WORK TO COMPLETE
Give back the full data, retyped precisely.

*** EXERCISE DATA Section Begins ***

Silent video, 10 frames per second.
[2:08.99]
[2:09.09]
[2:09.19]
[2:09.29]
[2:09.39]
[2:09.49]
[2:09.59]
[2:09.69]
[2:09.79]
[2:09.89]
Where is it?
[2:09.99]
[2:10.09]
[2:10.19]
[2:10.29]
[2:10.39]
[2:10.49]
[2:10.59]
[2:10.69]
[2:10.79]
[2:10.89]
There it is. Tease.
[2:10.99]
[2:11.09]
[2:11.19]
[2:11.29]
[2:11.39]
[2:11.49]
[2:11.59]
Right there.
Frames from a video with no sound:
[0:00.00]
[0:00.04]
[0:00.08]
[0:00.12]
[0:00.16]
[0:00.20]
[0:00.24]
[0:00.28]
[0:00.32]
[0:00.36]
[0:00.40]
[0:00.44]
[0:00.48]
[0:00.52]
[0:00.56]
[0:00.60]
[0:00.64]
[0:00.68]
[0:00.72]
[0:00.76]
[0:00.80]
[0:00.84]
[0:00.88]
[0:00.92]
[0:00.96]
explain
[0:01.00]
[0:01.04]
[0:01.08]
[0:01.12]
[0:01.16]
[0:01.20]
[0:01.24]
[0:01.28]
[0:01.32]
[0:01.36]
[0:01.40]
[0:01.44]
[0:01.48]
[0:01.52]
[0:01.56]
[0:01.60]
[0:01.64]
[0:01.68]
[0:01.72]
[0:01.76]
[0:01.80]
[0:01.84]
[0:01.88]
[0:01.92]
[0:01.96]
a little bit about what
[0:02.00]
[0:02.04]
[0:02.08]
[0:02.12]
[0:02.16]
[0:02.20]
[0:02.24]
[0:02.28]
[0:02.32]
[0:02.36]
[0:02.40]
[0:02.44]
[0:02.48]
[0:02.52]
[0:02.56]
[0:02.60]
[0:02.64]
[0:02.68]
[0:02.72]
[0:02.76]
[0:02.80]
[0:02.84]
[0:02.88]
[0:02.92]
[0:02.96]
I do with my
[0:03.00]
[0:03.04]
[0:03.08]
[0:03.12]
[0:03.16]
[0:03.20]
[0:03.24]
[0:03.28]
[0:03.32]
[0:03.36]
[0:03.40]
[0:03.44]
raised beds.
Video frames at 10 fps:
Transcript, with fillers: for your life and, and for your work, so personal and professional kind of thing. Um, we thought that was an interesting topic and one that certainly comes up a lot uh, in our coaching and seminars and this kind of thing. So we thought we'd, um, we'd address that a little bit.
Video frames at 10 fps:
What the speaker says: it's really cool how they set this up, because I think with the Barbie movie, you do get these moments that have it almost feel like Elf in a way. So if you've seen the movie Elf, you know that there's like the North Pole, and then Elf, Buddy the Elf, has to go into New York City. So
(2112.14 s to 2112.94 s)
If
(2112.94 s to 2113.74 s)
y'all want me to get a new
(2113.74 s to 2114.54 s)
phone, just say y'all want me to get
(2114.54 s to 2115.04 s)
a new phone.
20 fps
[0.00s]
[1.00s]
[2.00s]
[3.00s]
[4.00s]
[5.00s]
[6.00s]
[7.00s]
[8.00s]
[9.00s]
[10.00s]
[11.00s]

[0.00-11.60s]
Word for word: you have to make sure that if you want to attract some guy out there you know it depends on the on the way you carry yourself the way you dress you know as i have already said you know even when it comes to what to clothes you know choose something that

*** EXERCISE DATA Section Ends ***

ANSWER
Silent video, 10 frames per second.
[2:08.99]
[2:09.09]
[2:09.19]
[2:09.29]
[2:09.39]
[2:09.49]
[2:09.59]
[2:09.69]
[2:09.79]
[2:09.89]
Where is it?
[2:09.99]
[2:10.09]
[2:10.19]
[2:10.29]
[2:10.39]
[2:10.49]
[2:10.59]
[2:10.69]
[2:10.79]
[2:10.89]
There it is. Tease.
[2:10.99]
[2:11.09]
[2:11.19]
[2:11.29]
[2:11.39]
[2:11.49]
[2:11.59]
Right there.
Frames from a video with no sound:
[0:00.00]
[0:00.04]
[0:00.08]
[0:00.12]
[0:00.16]
[0:00.20]
[0:00.24]
[0:00.28]
[0:00.32]
[0:00.36]
[0:00.40]
[0:00.44]
[0:00.48]
[0:00.52]
[0:00.56]
[0:00.60]
[0:00.64]
[0:00.68]
[0:00.72]
[0:00.76]
[0:00.80]
[0:00.84]
[0:00.88]
[0:00.92]
[0:00.96]
explain
[0:01.00]
[0:01.04]
[0:01.08]
[0:01.12]
[0:01.16]
[0:01.20]
[0:01.24]
[0:01.28]
[0:01.32]
[0:01.36]
[0:01.40]
[0:01.44]
[0:01.48]
[0:01.52]
[0:01.56]
[0:01.60]
[0:01.64]
[0:01.68]
[0:01.72]
[0:01.76]
[0:01.80]
[0:01.84]
[0:01.88]
[0:01.92]
[0:01.96]
a little bit about what
[0:02.00]
[0:02.04]
[0:02.08]
[0:02.12]
[0:02.16]
[0:02.20]
[0:02.24]
[0:02.28]
[0:02.32]
[0:02.36]
[0:02.40]
[0:02.44]
[0:02.48]
[0:02.52]
[0:02.56]
[0:02.60]
[0:02.64]
[0:02.68]
[0:02.72]
[0:02.76]
[0:02.80]
[0:02.84]
[0:02.88]
[0:02.92]
[0:02.96]
I do with my
[0:03.00]
[0:03.04]
[0:03.08]
[0:03.12]
[0:03.16]
[0:03.20]
[0:03.24]
[0:03.28]
[0:03.32]
[0:03.36]
[0:03.40]
[0:03.44]
raised beds.
Video frames at 10 fps:
Transcript, with fillers: for your life and, and for your work, so personal and professional kind of thing. Um, we thought that was an interesting topic and one that certainly comes up a lot uh, in our coaching and seminars and this kind of thing. So we thought we'd, um, we'd address that a little bit.
Video frames at 10 fps:
What the speaker says: it's really cool how they set this up, because I think with the Barbie movie, you do get these moments that have it almost feel like Elf in a way. So if you've seen the movie Elf, you know that there's like the North Pole, and then Elf, Buddy the Elf, has to go into New York City. So
(2112.14 s to 2112.94 s)
If
(2112.94 s to 2113.74 s)
y'all want me to get a new
(2113.74 s to 2114.54 s)
phone, just say y'all want me to get
(2114.54 s to 2115.04 s)
a new phone.
20 fps
[0.00s]
[1.00s]
[2.00s]
[3.00s]
[4.00s]
[5.00s]
[6.00s]
[7.00s]
[8.00s]
[9.00s]
[10.00s]
[11.00s]

[0.00-11.60s]
Word for word: you have to make sure that if you want to attract some guy out there you know it depends on the on the way you carry yourself the way you dress you know as i have already said you know even when it comes to what to clothes you know choose something that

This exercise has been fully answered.